Outra criança poderia perguntar: quanto de dinheiro há na economia? A moeda física, como as crianças conhecem, é uma parcela pequena de todos os meios de pagamentos, e está desaparecendo, enquanto os pagamentos eletrônicos estão crescendo. O total de moeda resulta da quantidade de produto (Q) vezes os preços (P) mais as transações monetárias que não envolvem produtos fabricados no próprio ano, como um empréstimo, uma doação ou a compra de um carro velho.

O total de moeda (M) é o necessário para viabilizar as trocas no mercado de bens e serviços, no mercado de crédito e direitos, no mercado de trabalho e nas operações meramente financeiras. A moeda física tem uma velocidade (V). Você vai a um restaurante no dia do ano novo, paga com uma nota de 100 reais, o dono paga o garçom, este compra uma camisa, o dono da loja enche o tanque do carro com aquela nota... ou seja, a nota circula o ano inteiro pagando um total em compras muitas vezes maior que seu valor de face. Isso é a velocidade da moeda.

A resposta começa aí. A velocidade de circulação da moeda, tanto a física quanto a eletrônica (ou escritural), diminui quando a economia entra em recessão e o volume de operações econômicas diminui. Então, o dinheiro repousa mais tempo no bolso de cada detentor, se for moeda física, e menos pagamentos eletrônicos são feitos. No caso desta crise, o país não parou totalmente. O pão, o leite, a manteiga em seu café da manhã, seu almoço, a energia, a água, a televisão, enfim, a produção disso tudo continuou. São produtos sem os quais não há vida.
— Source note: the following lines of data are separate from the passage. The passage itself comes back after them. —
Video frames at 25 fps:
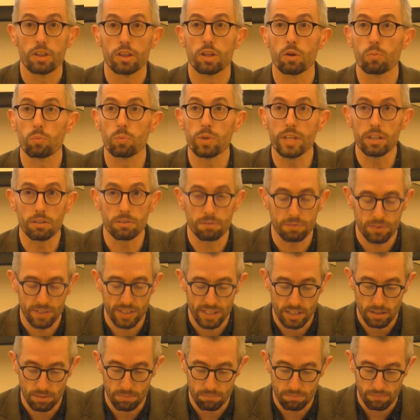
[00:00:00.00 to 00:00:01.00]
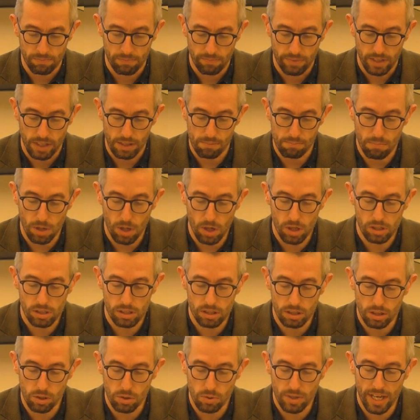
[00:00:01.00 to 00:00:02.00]
The real freedom that
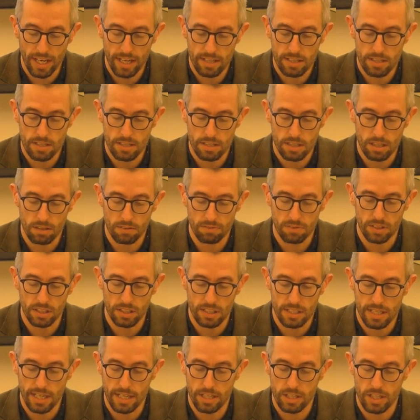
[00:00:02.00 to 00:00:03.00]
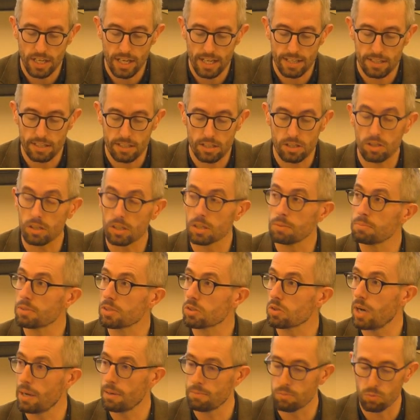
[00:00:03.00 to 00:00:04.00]
Marx locates in self realization has a
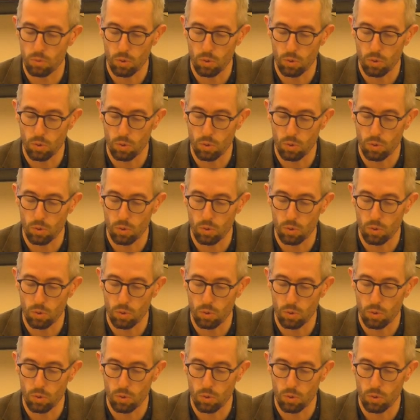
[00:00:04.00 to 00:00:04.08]
circumscribed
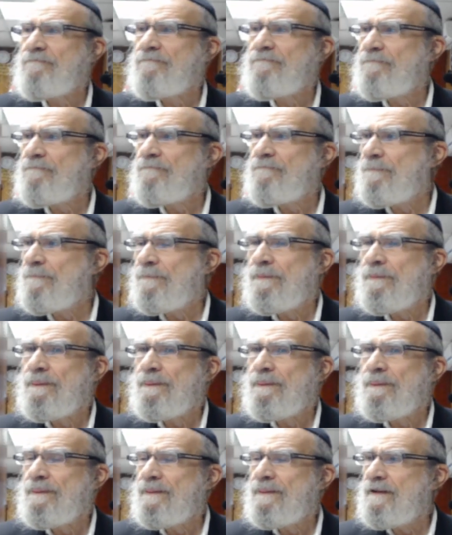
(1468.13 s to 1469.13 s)

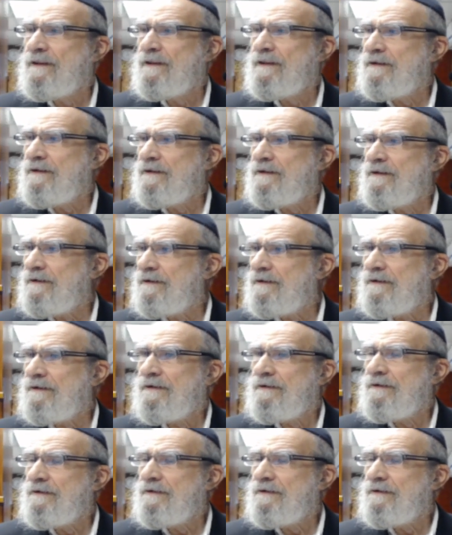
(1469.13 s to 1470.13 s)

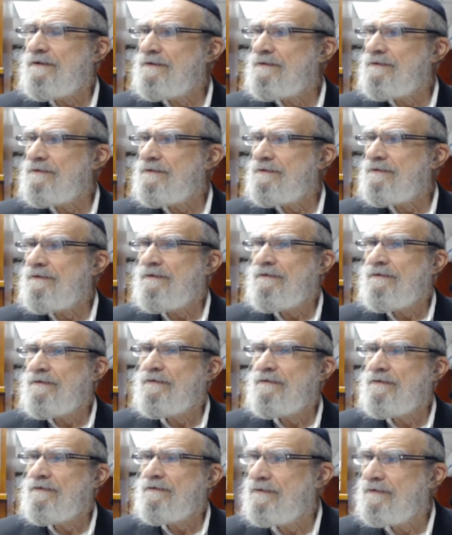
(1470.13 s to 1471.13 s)

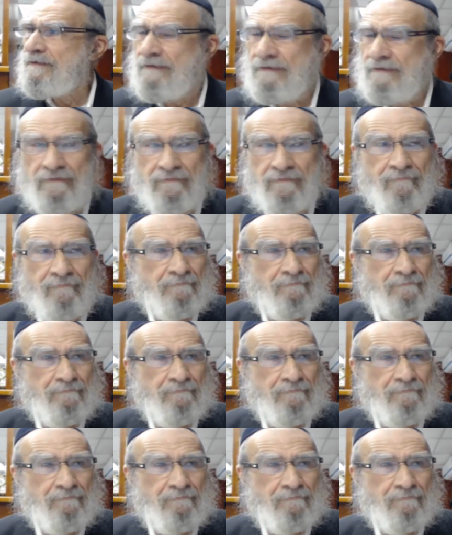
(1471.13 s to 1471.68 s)
(no one is talking)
A recessão pode fazer o produto nacional cair 8% em 2020, portanto, mesmo com crise o país produzirá 92% em relação ao ano anterior. O desemprego vai aumentar, as transações vão diminuir, mas o dinheiro continuará circulando, porém, a uma velocidade menor. A resposta então é: tanto a moeda física quanto a moeda escritural (ou eletrônica) continuarão circulando, porém mais devagar. O dinheiro vivo ficará mais tempo parado no mesmo bolso. Coisas da economia!

José Pio Martins, economista, reitor da Universidade Positivo.